In this exercise, the entries below include pictures. Repeat exactly the lines from the line with "[00:00:00.00 to 00:00:01.00]" to the line with "What the speaker", including both, but without the pictures.

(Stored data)
= = =

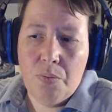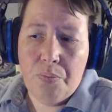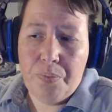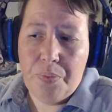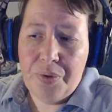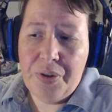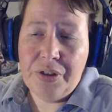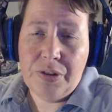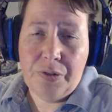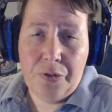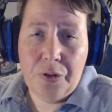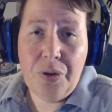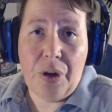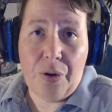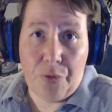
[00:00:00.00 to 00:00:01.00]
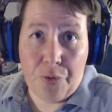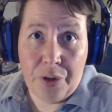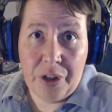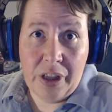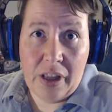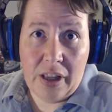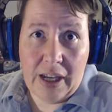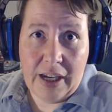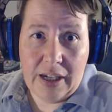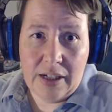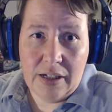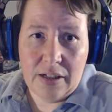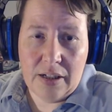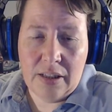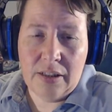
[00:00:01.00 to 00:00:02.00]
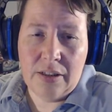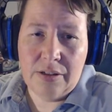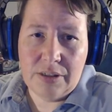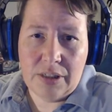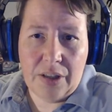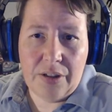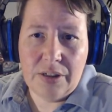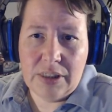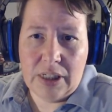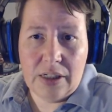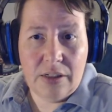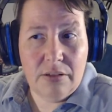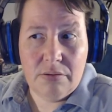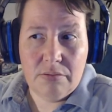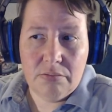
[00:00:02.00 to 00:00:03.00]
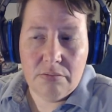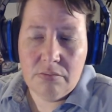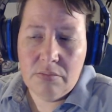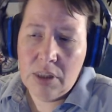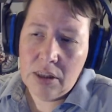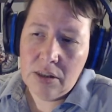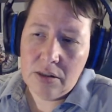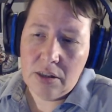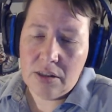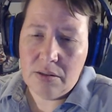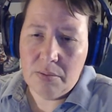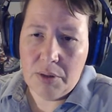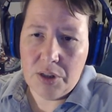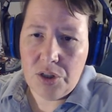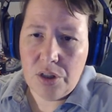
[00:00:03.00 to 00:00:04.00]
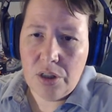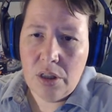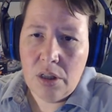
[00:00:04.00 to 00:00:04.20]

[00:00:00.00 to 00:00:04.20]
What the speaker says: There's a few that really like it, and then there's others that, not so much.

= = =

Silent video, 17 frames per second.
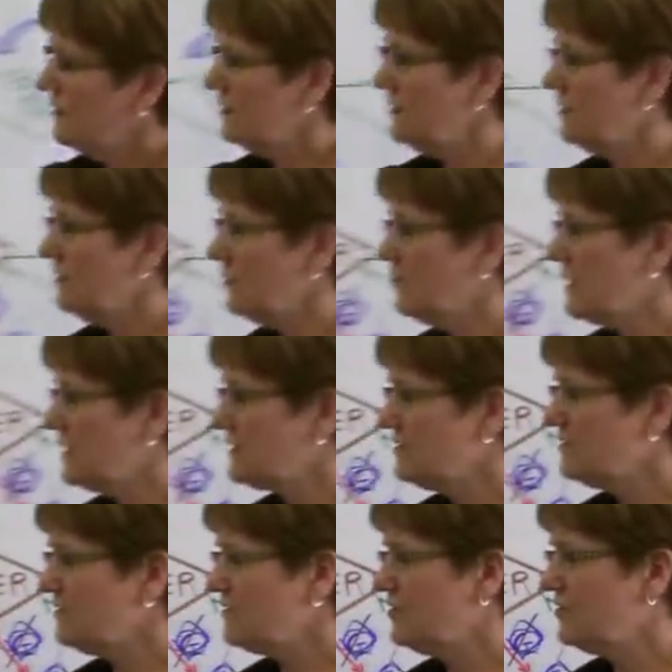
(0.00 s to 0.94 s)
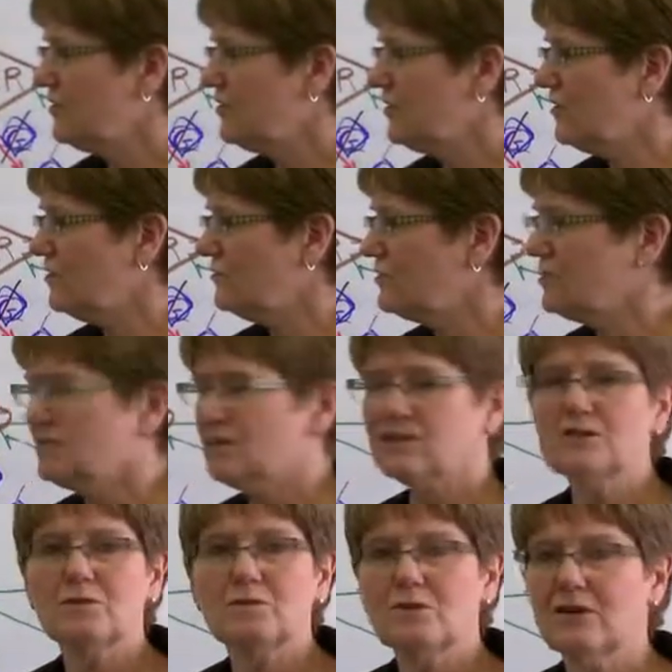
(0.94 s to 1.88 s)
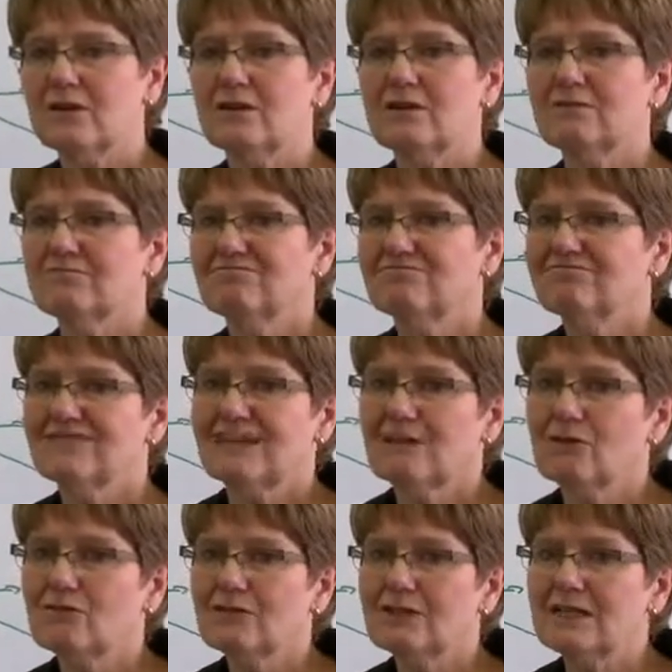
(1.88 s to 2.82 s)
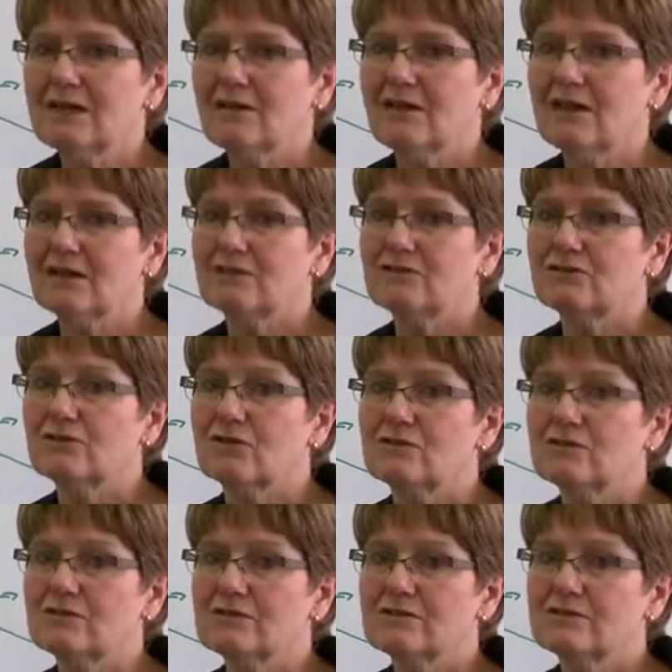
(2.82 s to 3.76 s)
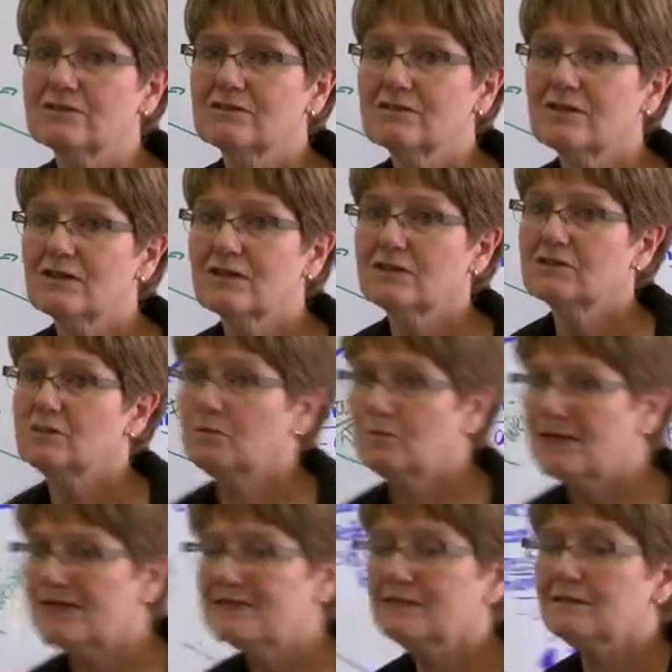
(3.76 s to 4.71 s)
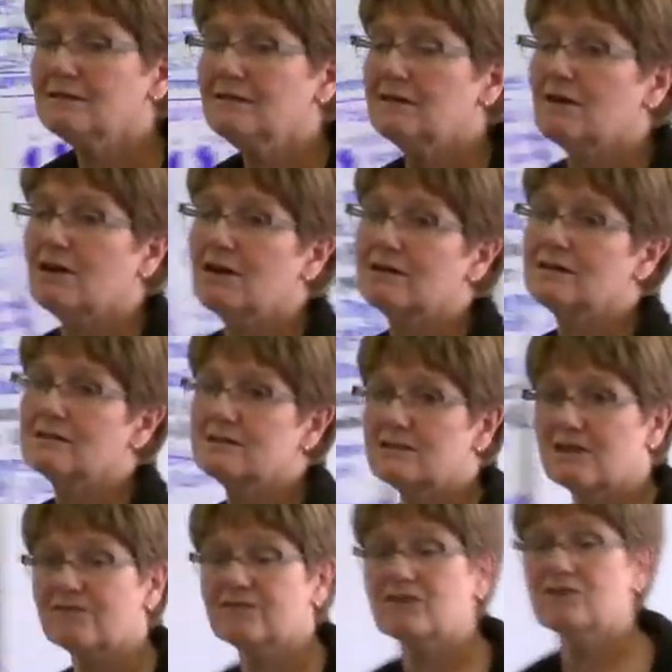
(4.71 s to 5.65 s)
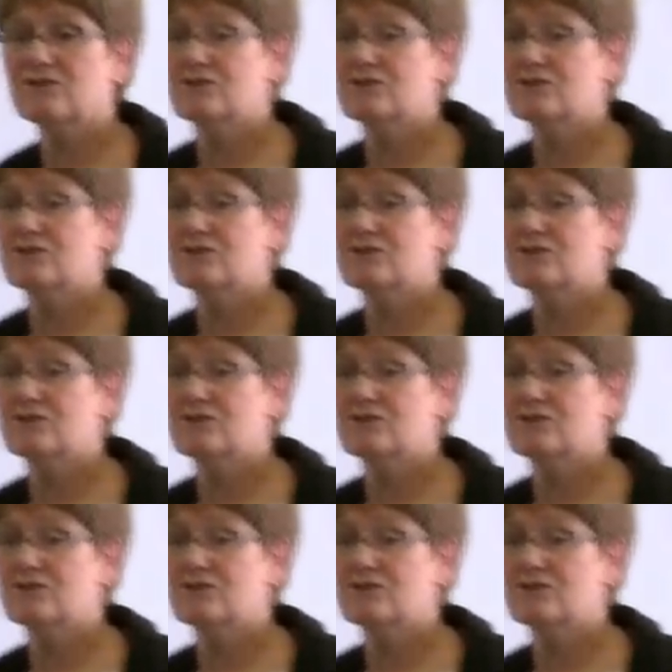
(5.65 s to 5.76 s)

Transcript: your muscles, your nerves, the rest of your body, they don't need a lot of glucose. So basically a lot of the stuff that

= = =

### Exercise solution
[00:00:00.00 to 00:00:01.00]
[00:00:01.00 to 00:00:02.00]
[00:00:02.00 to 00:00:03.00]
[00:00:03.00 to 00:00:04.00]
[00:00:04.00 to 00:00:04.20]

[00:00:00.00 to 00:00:04.20]
What the speaker says: There's a few that really like it, and then there's others that, not so much.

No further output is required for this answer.